What is needed. Using only the entries below, output the lines starting at the one containing "[00:00:04.70]" and ending at the one containing "[00:00:07.30]", exactly and inclusive of both, omitting the pictures.
Start of Supplied entries
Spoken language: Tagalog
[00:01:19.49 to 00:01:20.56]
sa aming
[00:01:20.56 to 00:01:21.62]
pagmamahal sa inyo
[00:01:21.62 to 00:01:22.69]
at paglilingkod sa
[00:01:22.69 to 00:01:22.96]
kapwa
End of Supplied entries
Start of Supplied entries
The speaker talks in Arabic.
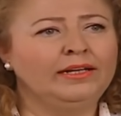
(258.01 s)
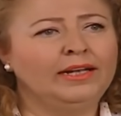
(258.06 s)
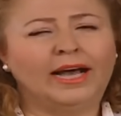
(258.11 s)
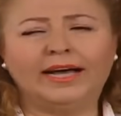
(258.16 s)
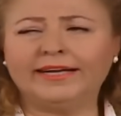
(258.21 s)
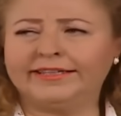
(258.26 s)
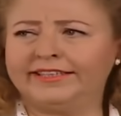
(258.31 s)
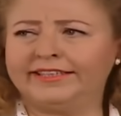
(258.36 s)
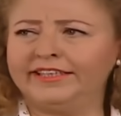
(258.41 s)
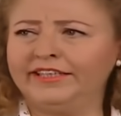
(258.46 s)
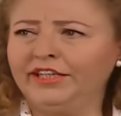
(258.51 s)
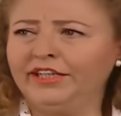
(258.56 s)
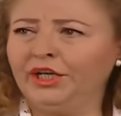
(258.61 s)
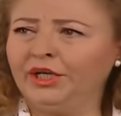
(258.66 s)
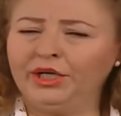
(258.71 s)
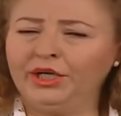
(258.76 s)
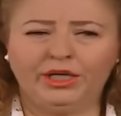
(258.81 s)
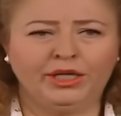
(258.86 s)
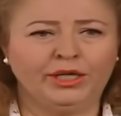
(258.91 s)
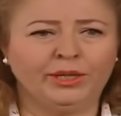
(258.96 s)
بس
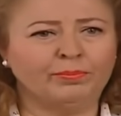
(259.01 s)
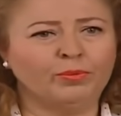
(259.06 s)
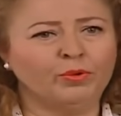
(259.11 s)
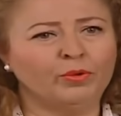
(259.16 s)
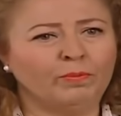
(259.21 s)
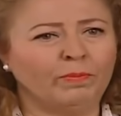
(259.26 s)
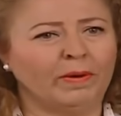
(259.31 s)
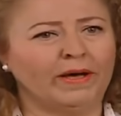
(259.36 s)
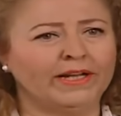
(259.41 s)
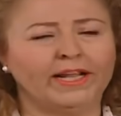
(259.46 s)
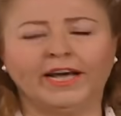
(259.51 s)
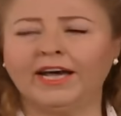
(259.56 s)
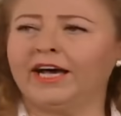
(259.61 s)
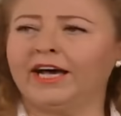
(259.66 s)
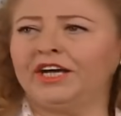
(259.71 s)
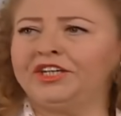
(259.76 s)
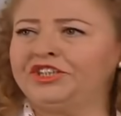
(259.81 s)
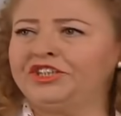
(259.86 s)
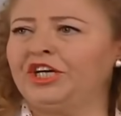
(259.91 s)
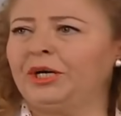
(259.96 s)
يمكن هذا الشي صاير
End of Supplied entries
Start of Supplied entries
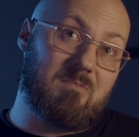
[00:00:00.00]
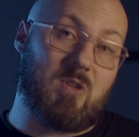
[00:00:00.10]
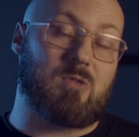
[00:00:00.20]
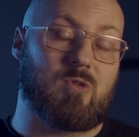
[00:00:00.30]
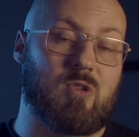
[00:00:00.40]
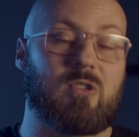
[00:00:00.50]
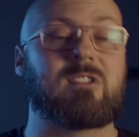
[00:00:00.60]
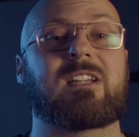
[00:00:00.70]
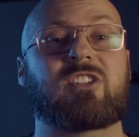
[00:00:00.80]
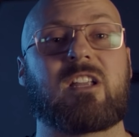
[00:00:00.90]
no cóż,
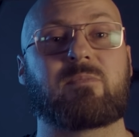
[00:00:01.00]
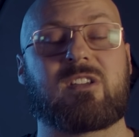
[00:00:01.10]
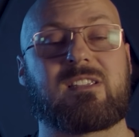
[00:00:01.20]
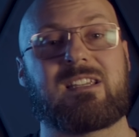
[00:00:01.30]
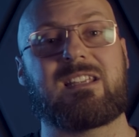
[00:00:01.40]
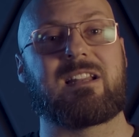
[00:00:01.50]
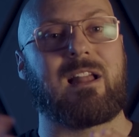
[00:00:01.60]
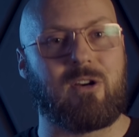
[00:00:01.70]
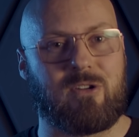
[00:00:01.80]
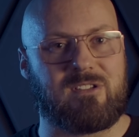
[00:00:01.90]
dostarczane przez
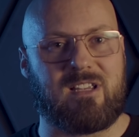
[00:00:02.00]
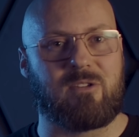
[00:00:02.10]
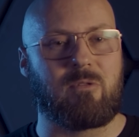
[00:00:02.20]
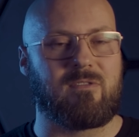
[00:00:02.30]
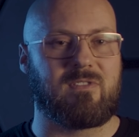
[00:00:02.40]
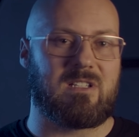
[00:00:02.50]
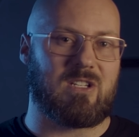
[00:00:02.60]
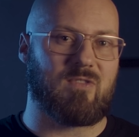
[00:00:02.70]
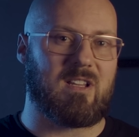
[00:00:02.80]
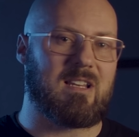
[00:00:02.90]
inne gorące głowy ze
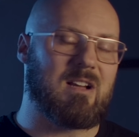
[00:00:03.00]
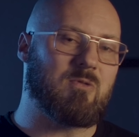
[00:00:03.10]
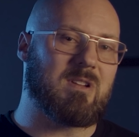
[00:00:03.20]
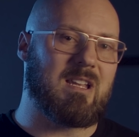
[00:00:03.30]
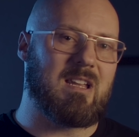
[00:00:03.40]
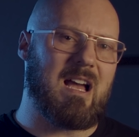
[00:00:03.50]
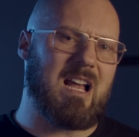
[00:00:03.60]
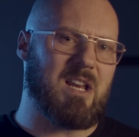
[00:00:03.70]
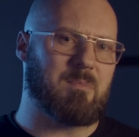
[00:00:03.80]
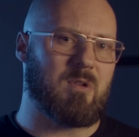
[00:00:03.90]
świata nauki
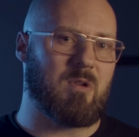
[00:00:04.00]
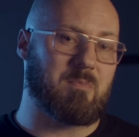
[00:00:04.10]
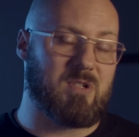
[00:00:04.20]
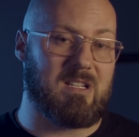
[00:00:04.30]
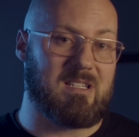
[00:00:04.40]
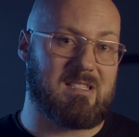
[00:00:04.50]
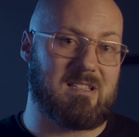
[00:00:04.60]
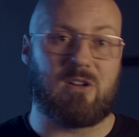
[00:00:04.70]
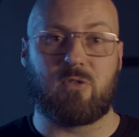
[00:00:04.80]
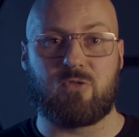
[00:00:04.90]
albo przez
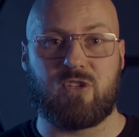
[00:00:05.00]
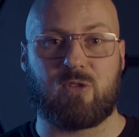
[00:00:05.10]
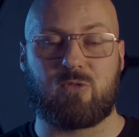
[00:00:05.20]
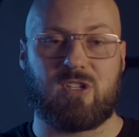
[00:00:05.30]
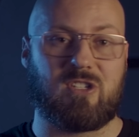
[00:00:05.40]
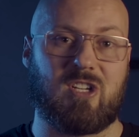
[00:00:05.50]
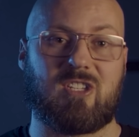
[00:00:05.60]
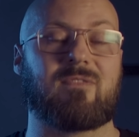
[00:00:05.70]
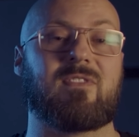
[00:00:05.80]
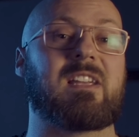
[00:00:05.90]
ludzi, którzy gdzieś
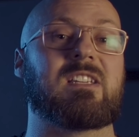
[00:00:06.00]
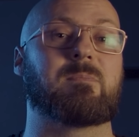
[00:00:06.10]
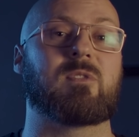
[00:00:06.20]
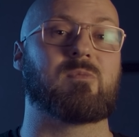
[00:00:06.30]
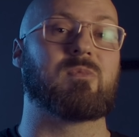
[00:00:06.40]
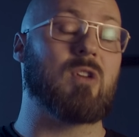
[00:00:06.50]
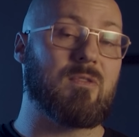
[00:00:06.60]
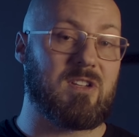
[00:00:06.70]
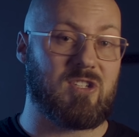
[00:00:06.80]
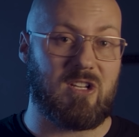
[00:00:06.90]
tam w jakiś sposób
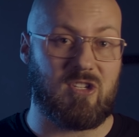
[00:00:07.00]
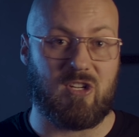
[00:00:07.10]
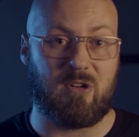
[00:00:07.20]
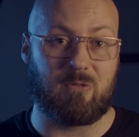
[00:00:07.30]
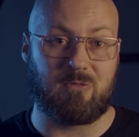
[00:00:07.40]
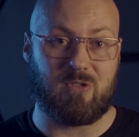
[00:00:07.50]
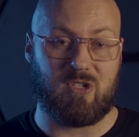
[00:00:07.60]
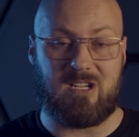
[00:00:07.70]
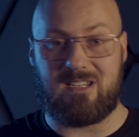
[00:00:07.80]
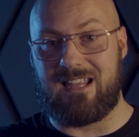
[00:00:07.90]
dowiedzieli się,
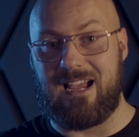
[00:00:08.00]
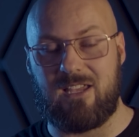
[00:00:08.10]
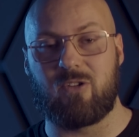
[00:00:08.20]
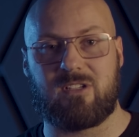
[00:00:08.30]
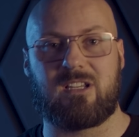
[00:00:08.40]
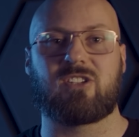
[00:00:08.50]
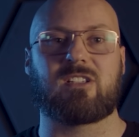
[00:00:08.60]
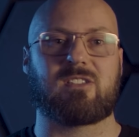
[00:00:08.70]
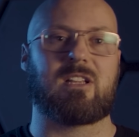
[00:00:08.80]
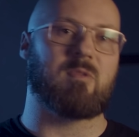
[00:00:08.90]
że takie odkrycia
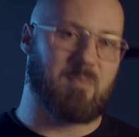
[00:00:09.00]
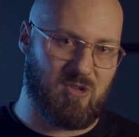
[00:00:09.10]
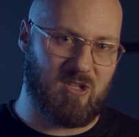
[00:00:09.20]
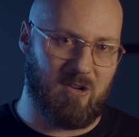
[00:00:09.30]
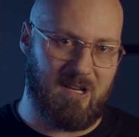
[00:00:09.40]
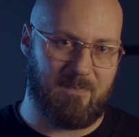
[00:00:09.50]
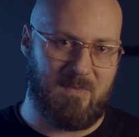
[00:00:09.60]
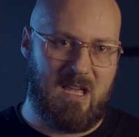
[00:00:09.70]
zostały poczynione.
End of Supplied entries
Expected answer.
[00:00:04.70]
[00:00:04.80]
[00:00:04.90]
albo przez
[00:00:05.00]
[00:00:05.10]
[00:00:05.20]
[00:00:05.30]
[00:00:05.40]
[00:00:05.50]
[00:00:05.60]
[00:00:05.70]
[00:00:05.80]
[00:00:05.90]
ludzi, którzy gdzieś
[00:00:06.00]
[00:00:06.10]
[00:00:06.20]
[00:00:06.30]
[00:00:06.40]
[00:00:06.50]
[00:00:06.60]
[00:00:06.70]
[00:00:06.80]
[00:00:06.90]
tam w jakiś sposób
[00:00:07.00]
[00:00:07.10]
[00:00:07.20]
[00:00:07.30]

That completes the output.